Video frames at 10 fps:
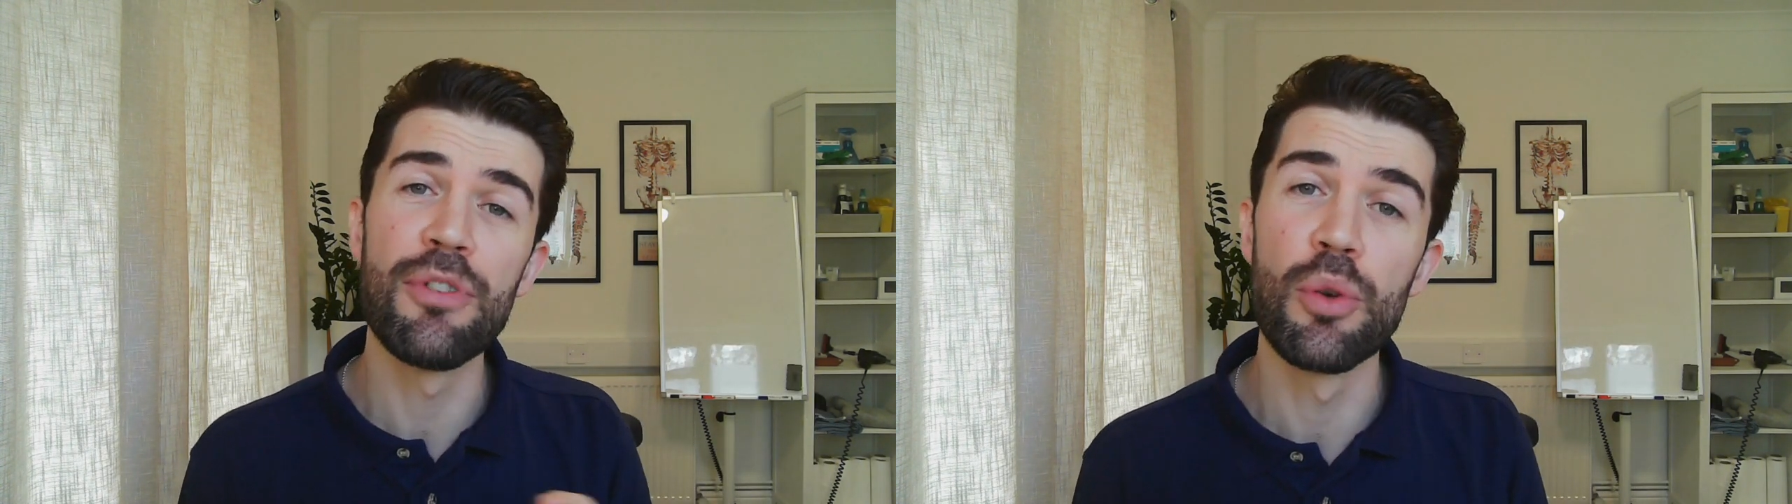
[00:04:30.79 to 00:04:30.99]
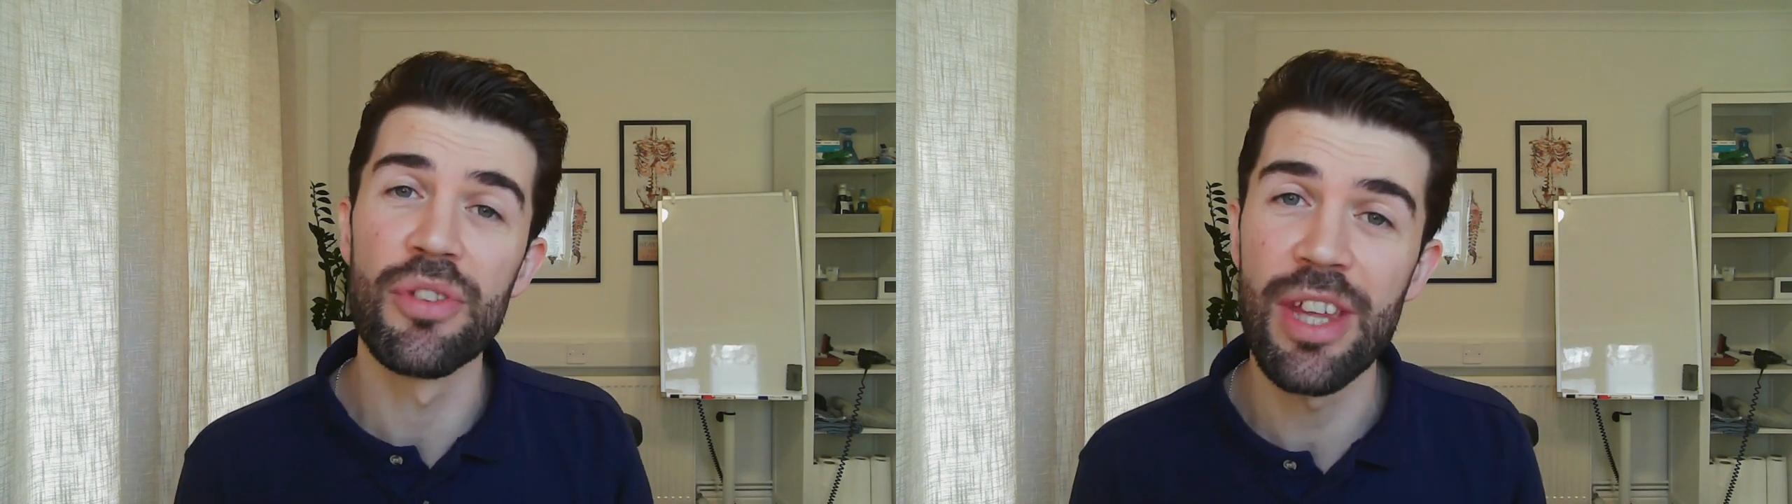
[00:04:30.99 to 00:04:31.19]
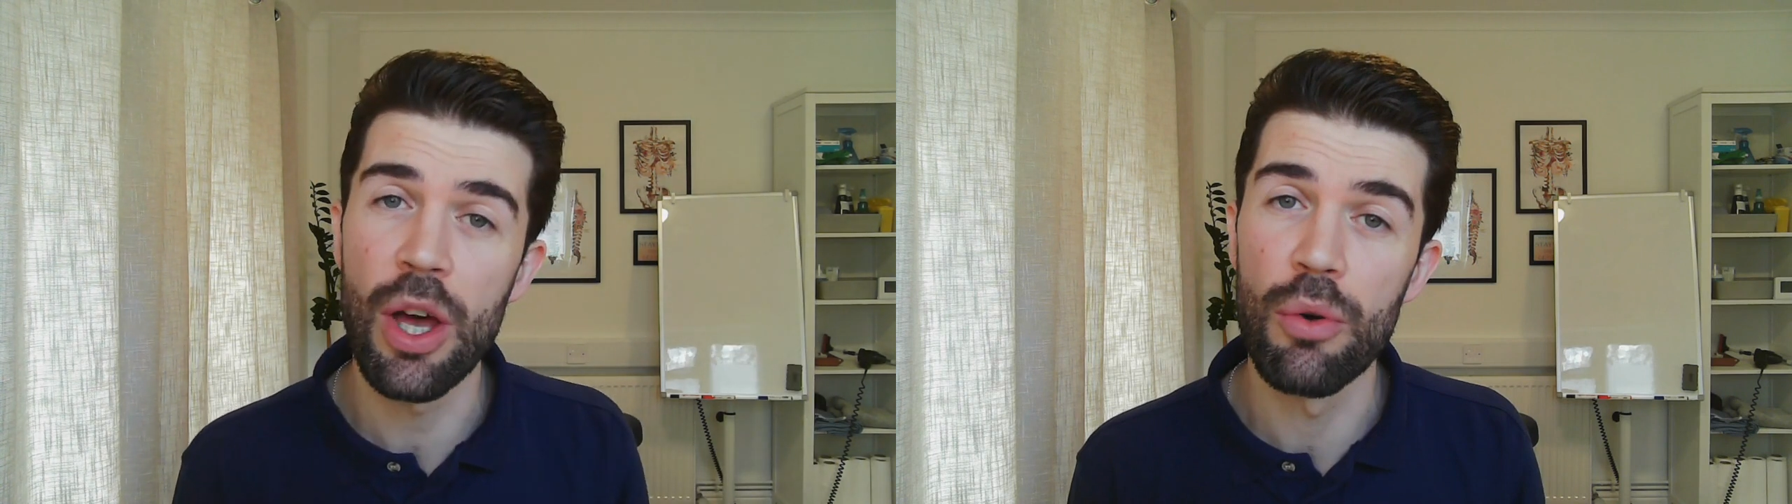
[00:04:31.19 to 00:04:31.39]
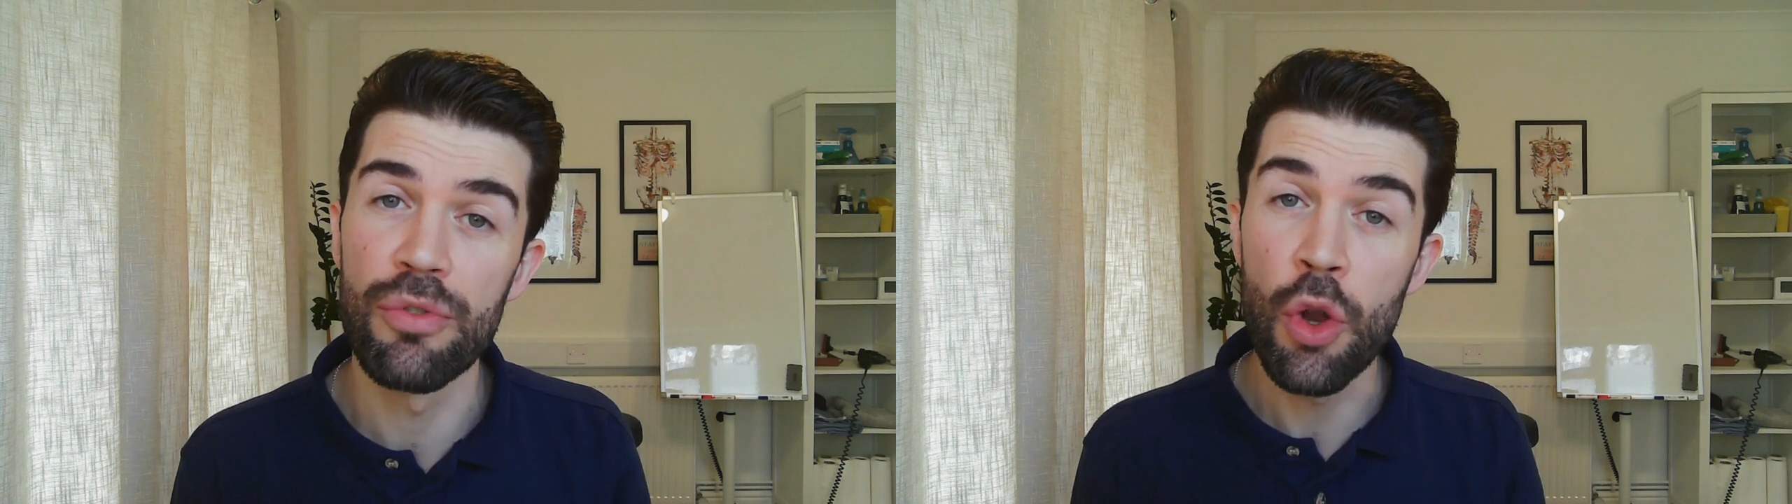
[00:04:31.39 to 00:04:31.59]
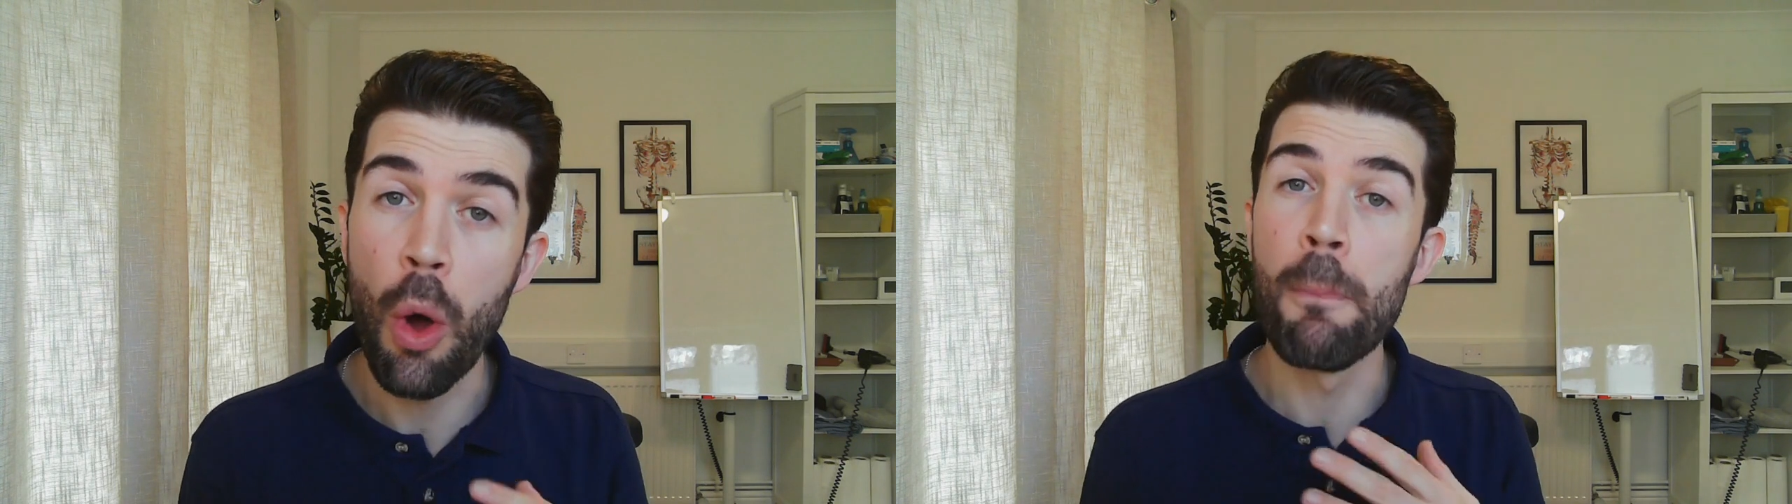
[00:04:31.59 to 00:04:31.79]
yourself,
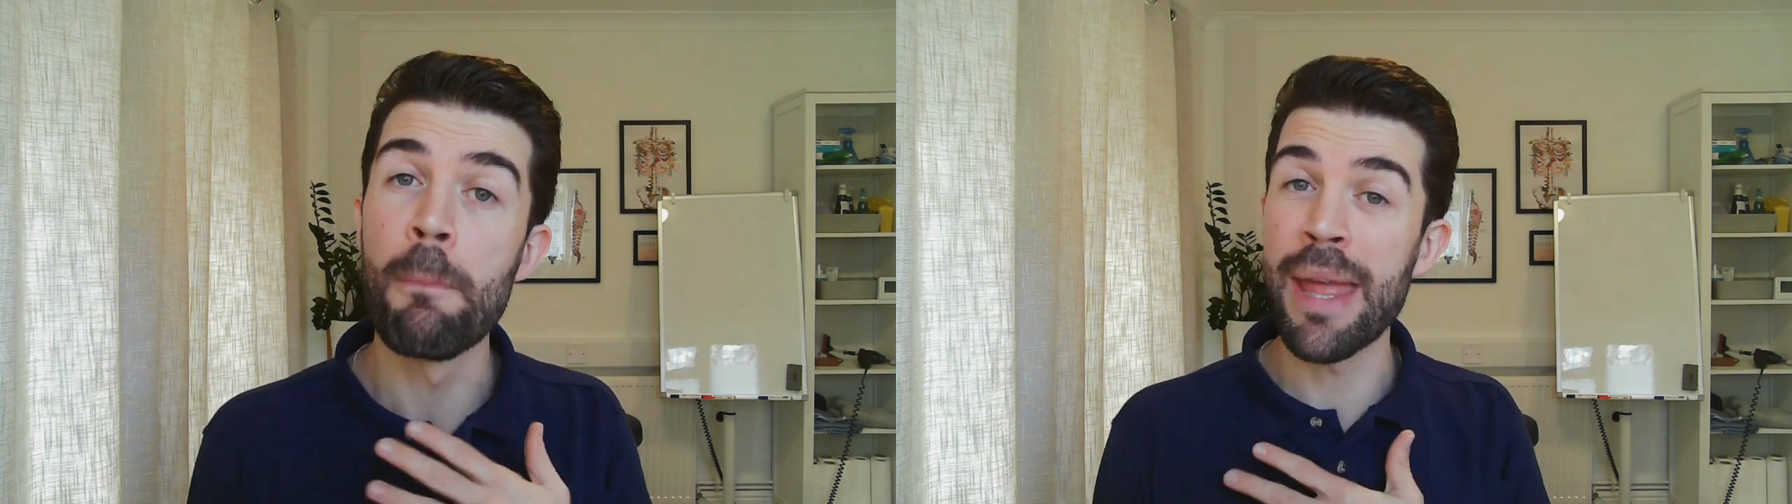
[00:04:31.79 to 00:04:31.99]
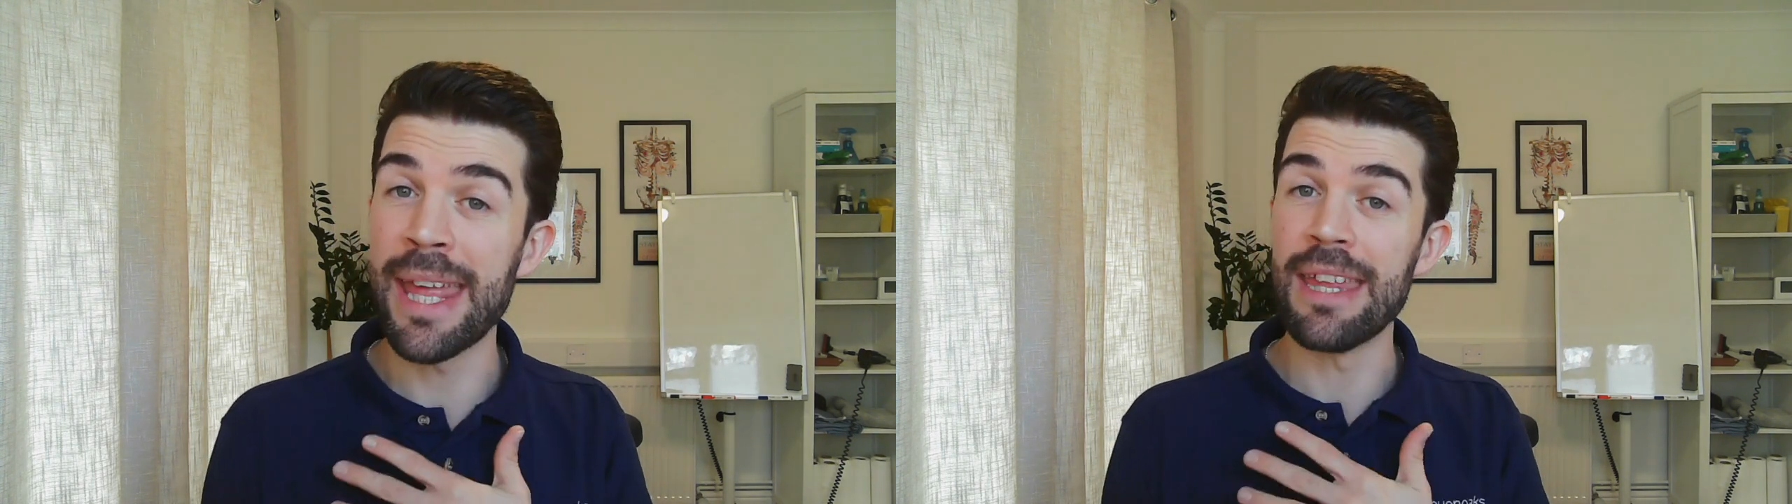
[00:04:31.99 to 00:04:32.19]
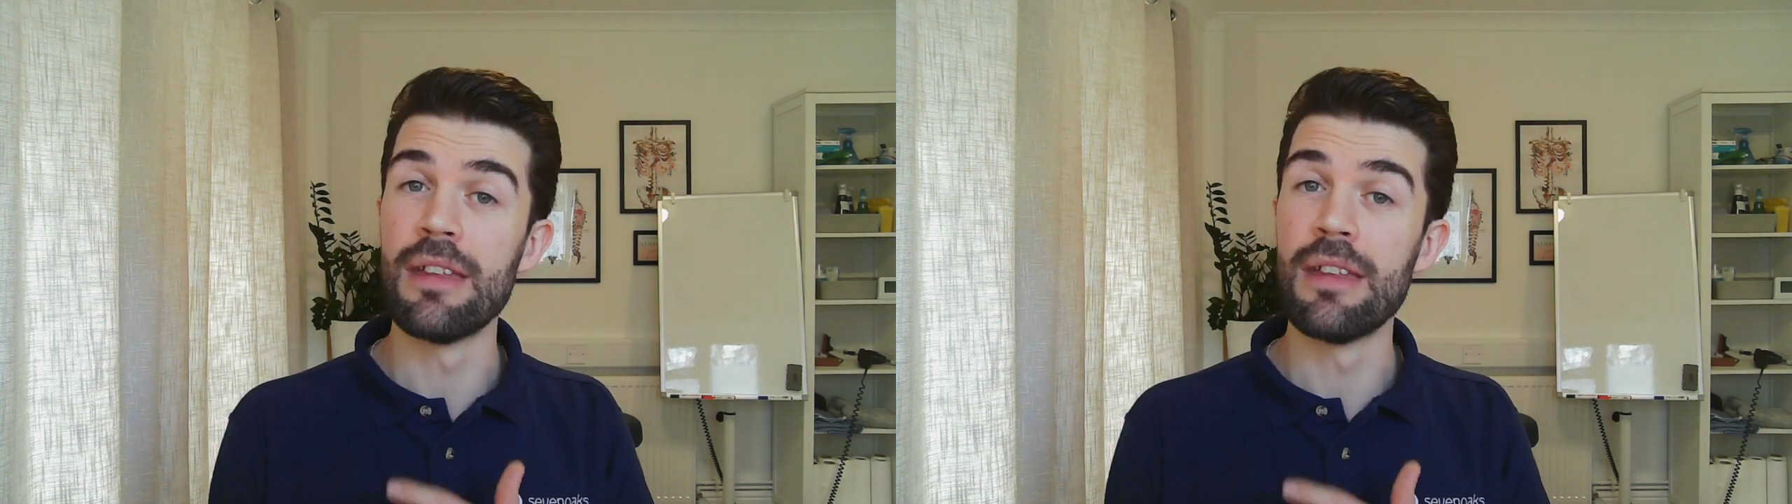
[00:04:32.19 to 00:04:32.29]
not me.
------------
**Your goal**
Working from the line with "[00:04:30.99 to 00:04:31.19]" down through the last line of the records, give every line again exactly, but no pictures.

**Your response**
[00:04:30.99 to 00:04:31.19]
[00:04:31.19 to 00:04:31.39]
[00:04:31.39 to 00:04:31.59]
[00:04:31.59 to 00:04:31.79]
yourself,
[00:04:31.79 to 00:04:31.99]
[00:04:31.99 to 00:04:32.19]
[00:04:32.19 to 00:04:32.29]
not me.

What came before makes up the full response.